EPA: Stubborn Environment Refusing To Meet Civilization Halfway

EPA: Stubborn Environment Refusing
To Meet Civilization Halfway
MAY 12, 2010 | ISSUE 46•19
Officials wonder if maybe the environment could find some time in its busy schedule to refreeze a few
glaciers.
WASHINGTON—The U.S. Environmental Protection Agency called a press conference
Monday to publicly denounce the environment for blatantly refusing to pull its weight in
mankind's ongoing efforts at ecological conservation.
"For 40 years, we have worked tirelessly to ensure the health and safety of our natural
environment," a visibly angered EPA administrator Lisa Jackson told reporters. "But this can
only work when it's a give-and-take. If the environment won't even meet us halfway by
regenerating a rain forest or two, or pumping out some clean air and water every once in a while,
then what's the point of us trying?"
Added Jackson, "I'm as committed to saving the earth as anyone, but for crying out loud, when is
the earth going to hold up its end of the bargain?"
According to an EPA report, most of the environment's day-to-day processes can be categorized
as rude and inconsiderate, in particular its selfish overreliance on "absolutely, perfectly clean
soil" for sustainable growth, and its continual inability to act in good faith and adapt to rising
carbon dioxide levels.
Nature's "big thank-you" for mankind attempting to reduce CO2 emissions through cap-and-trade
programs.
The EPA also accused the environment of creating more work for the overburdened agency by
stubbornly refusing to break down and absorb plastic and other synthetic materials, and
producing rare species that can only survive in very specific, excessively fragile ecosystems.

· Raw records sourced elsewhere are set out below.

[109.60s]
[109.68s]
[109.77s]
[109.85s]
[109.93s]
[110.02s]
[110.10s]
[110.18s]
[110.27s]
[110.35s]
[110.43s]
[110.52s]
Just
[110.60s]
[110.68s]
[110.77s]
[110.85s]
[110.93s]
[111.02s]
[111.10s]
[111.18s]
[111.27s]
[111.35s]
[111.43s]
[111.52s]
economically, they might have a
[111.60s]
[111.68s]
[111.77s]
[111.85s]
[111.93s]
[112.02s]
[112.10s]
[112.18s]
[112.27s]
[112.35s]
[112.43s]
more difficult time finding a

"We're putting in a lot of effort here with recycling and hybrid cars, so a little reciprocity from
the environment would be appreciated," Jackson said. "God forbid the oceans replenish their
own fish. And would it really be so much trouble for the earth's collective biospheres to pitch in
and come up with a clean fuel alternative for use in our homes and vehicles? It's the
environment's glaciers we're busting our asses trying to save, after all."
Continued Jackson, "The environment needs to realize that mankind may not always be around
to clean up its messes."
Based on recent projections pointing to a high rate of extreme weather and accelerated climate
change, EPA scientists have concluded that the least the environment could do is cut back on
natural disasters, and perhaps try to grow some crops to help save the 1 billion people who go
starving every day.
A nice new waterfall here and there reportedly wouldn't hurt either, officials said.

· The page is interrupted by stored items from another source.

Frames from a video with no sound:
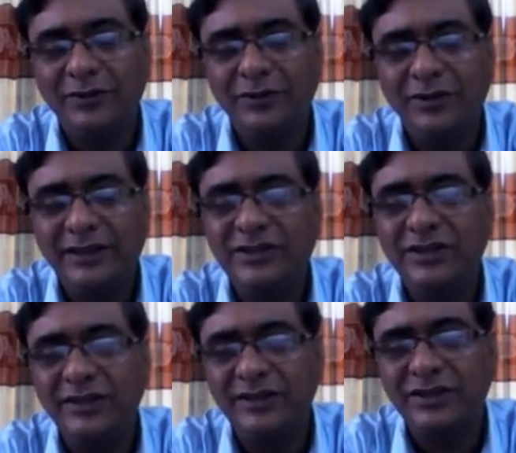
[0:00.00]

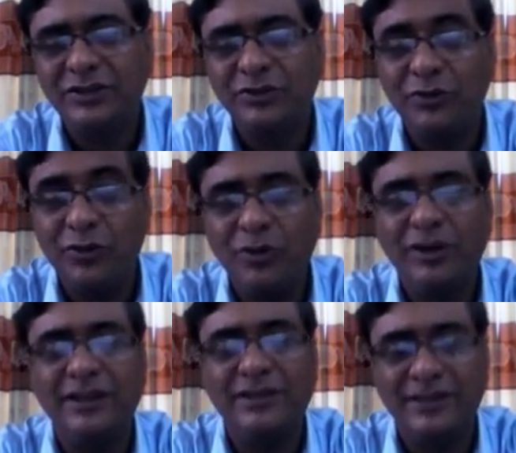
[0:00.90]
degeneration or
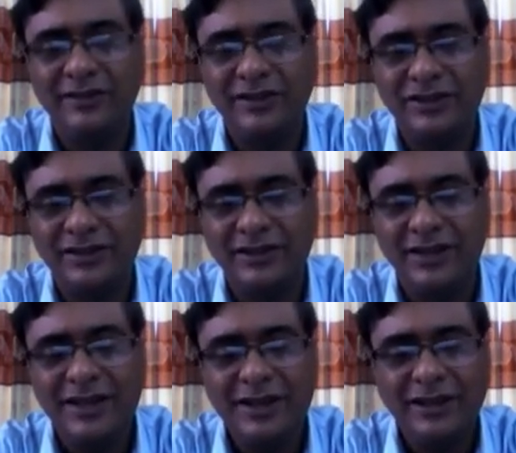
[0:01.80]

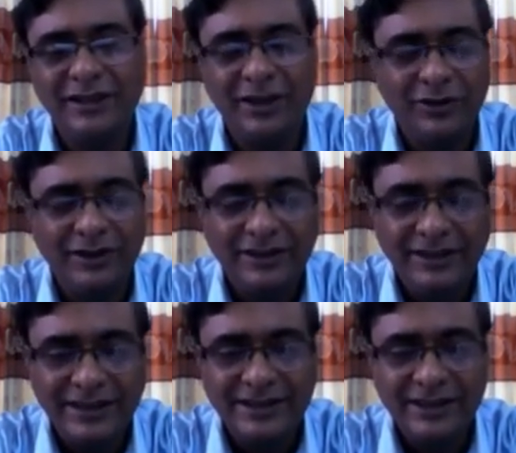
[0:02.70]
regeneration. Now,
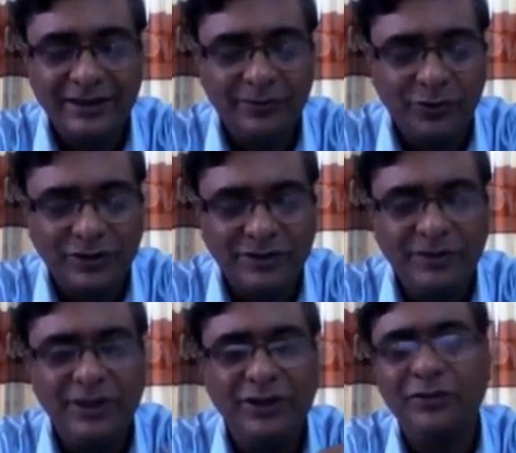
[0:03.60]
this
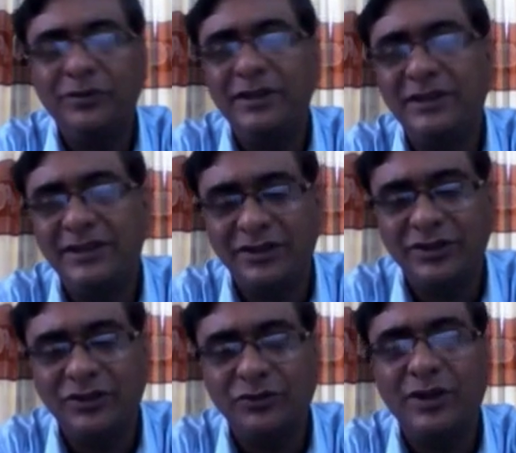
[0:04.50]
possibility of
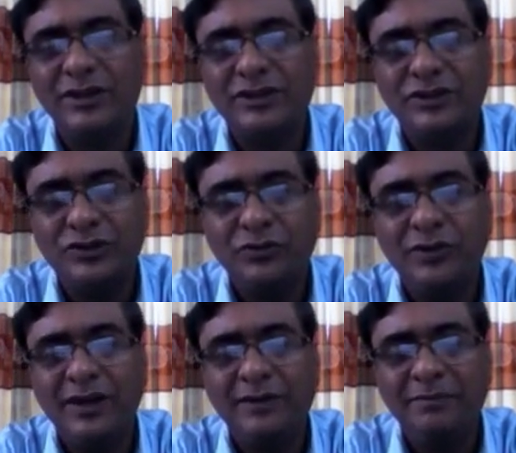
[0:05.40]
regeneration was so
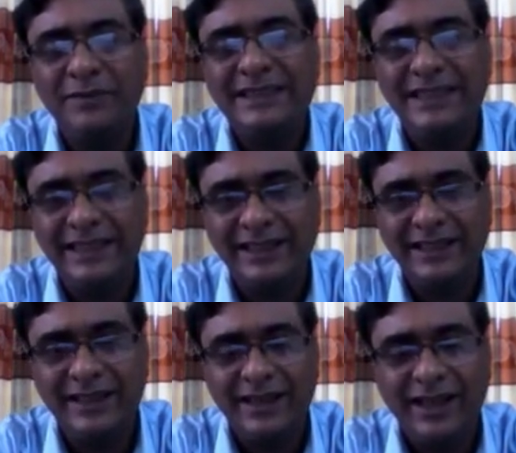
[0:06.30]
far missing
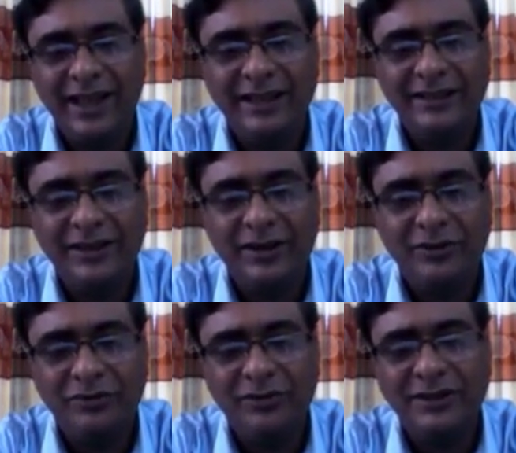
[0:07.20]
in the
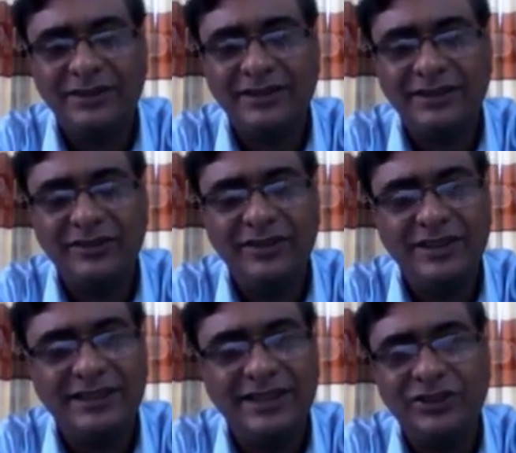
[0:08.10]
first three
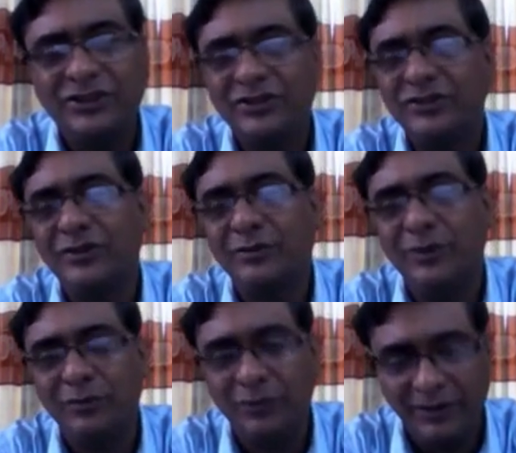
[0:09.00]
sections of
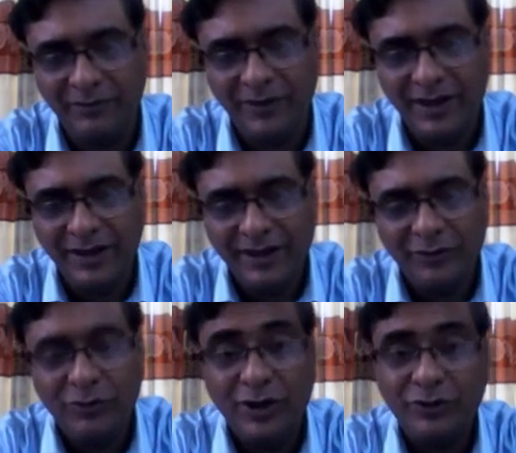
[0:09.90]
the poem,
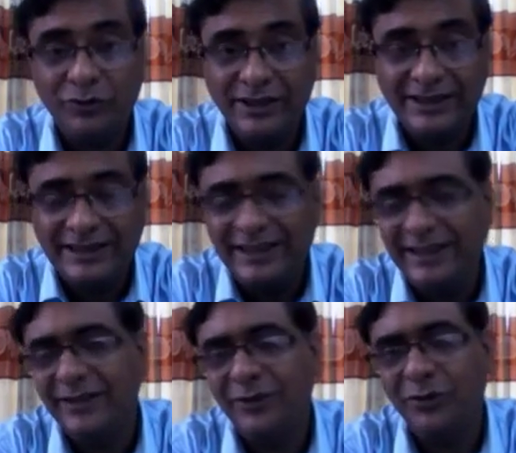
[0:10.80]
what we
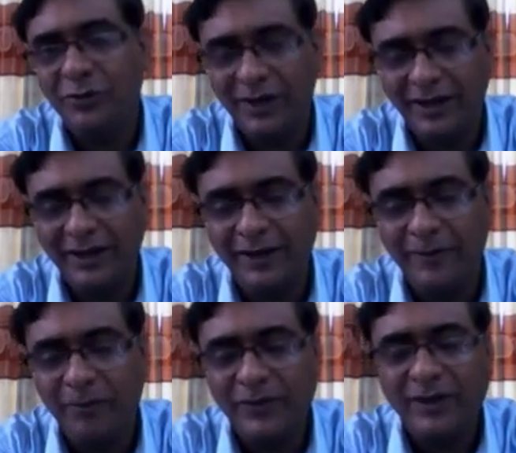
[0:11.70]
see over here.
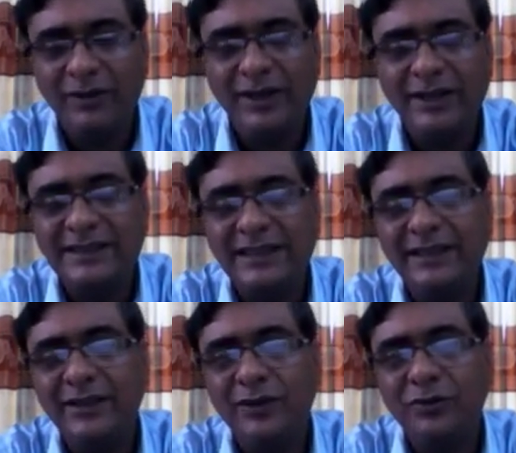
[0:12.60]
Now, let's
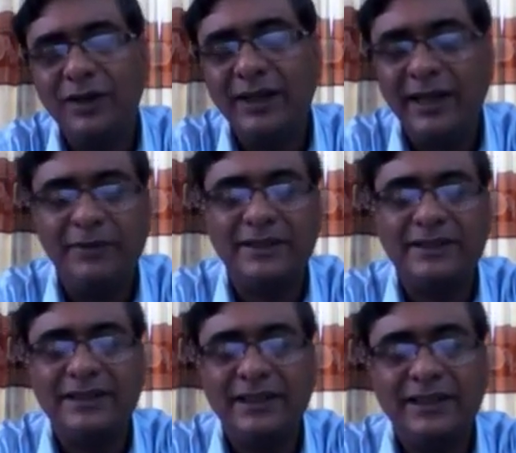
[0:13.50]
see what
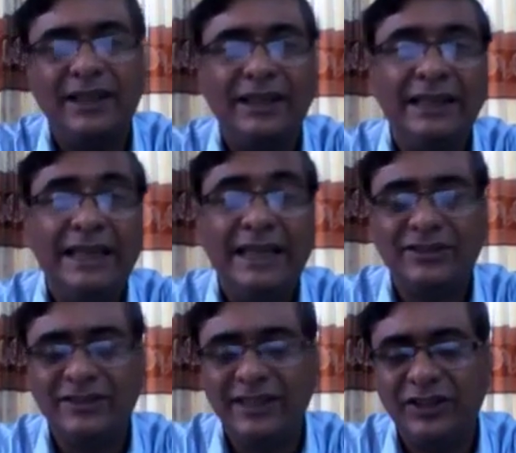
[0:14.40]
happens in the
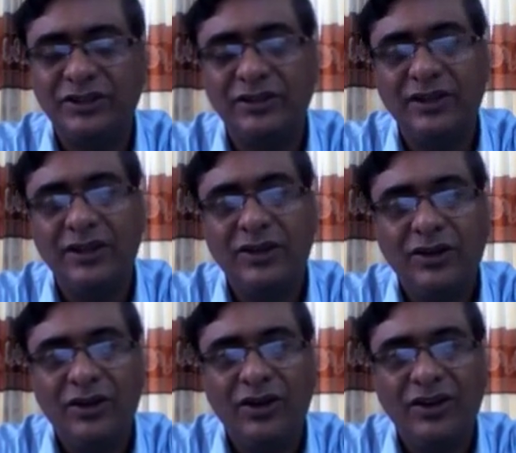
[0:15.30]
next section,
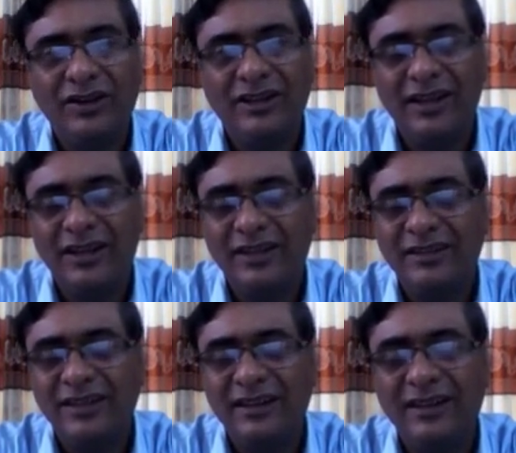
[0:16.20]
or
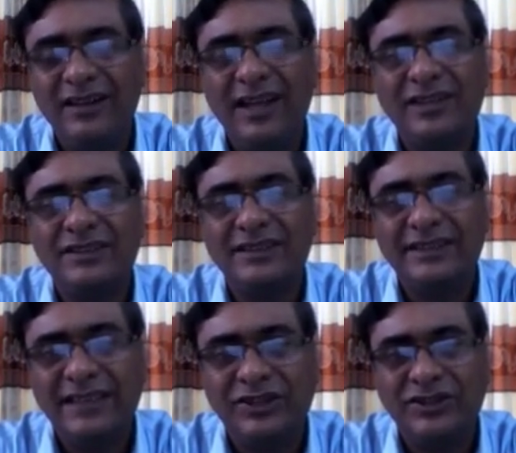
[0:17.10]
the last
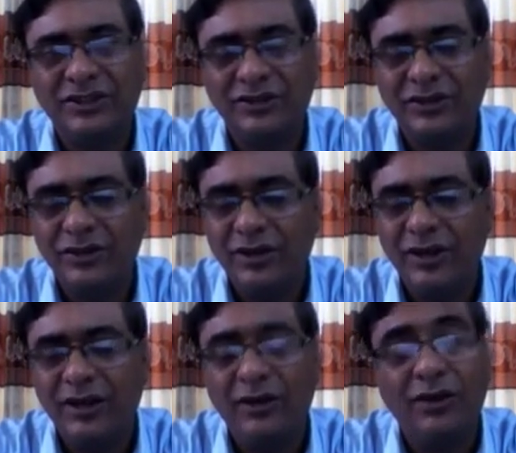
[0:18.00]
section
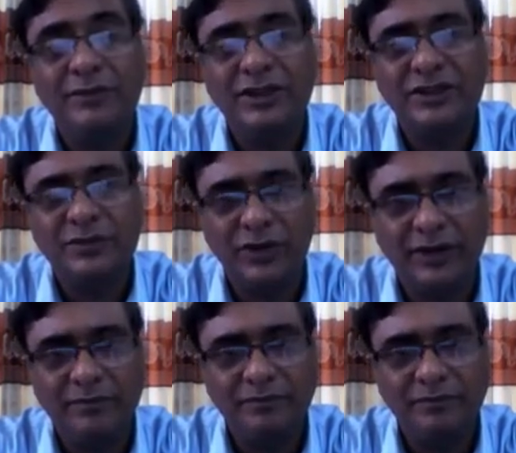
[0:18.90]
of this poem.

"I think everybody is getting a little fed-up with the hurricanes, earthquakes, and tsunamis,"
EPA engineer Thomas Bergman said. "Not to mention UV rays and acid rain. And, not to be
petty, but shark attacks? Mankind doesn't have enough on its plate already without having to
worry about getting eaten alive by killer sharks? I'm sorry, but that is just unacceptable."
Added Bergman, "The environment may be in peril, but it has no right to treat us like animals."
In an impassioned final warning, Administrator Jackson announced that if the environment did
not start helping to stave off global catastrophe soon, it could face "serious repercussions" from
humanity in the coming years, including massive Styrofoam-cup usage, oil spills, and
exponentially higher emission rates.
"It becomes very frustrating when you give, and you give, and you give, and you get nothing in
return," said Jackson, holding back tears. "And after you've exhausted yourself from all that
giving, you leave work and have two measly hours of sunlight before it gets dark or starts
pouring down rain on you out of nowhere. It's like the environment doesn't even care. And
what's with the leaves everywhere? Every fall, with the goddamn leaves! What are we, your
servants? We're supposed to pick up after you? Jesus, if I find one more leaf or fallen branch
clogging up my gutters, I swear to God, I'm going to snap."
"Stupid environment," Jackson added. "Sometimes I wish it would just go away."